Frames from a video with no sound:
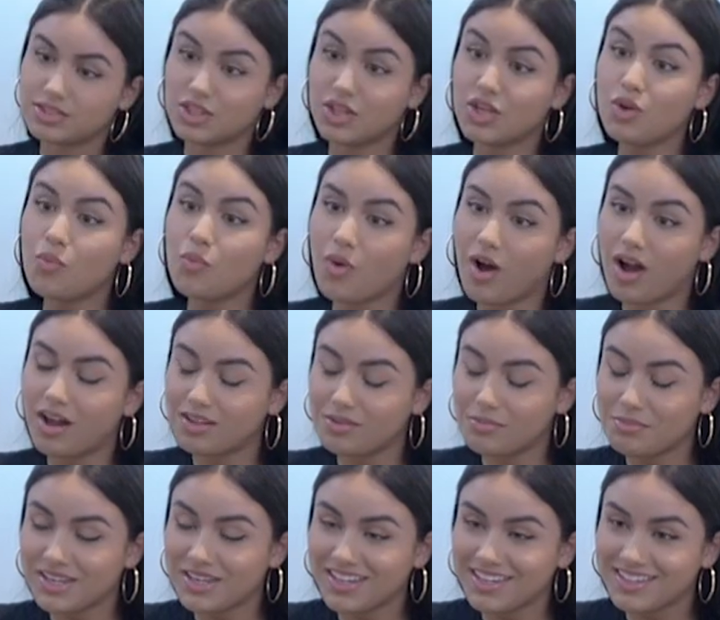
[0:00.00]
So you want
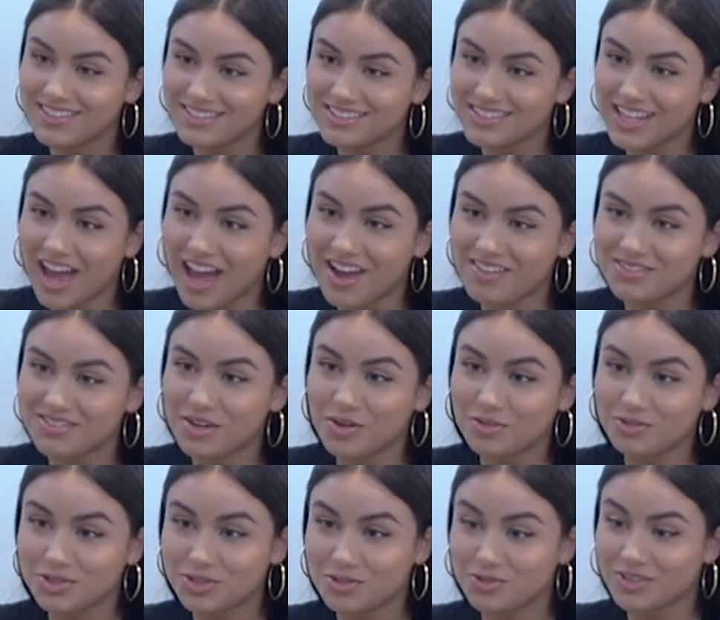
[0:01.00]
me to have no
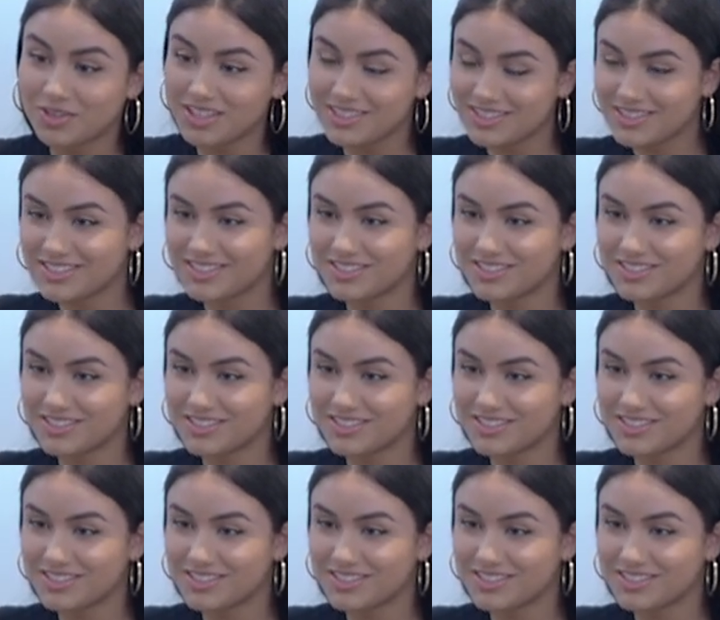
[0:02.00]
choice?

● ● ● ●

■ Task description ■
Every line of the records must come back unchanged, except that pictures are dropped.

■ Solution for this exercise ■
Frames from a video with no sound:
[0:00.00]
So you want
[0:01.00]
me to have no
[0:02.00]
choice?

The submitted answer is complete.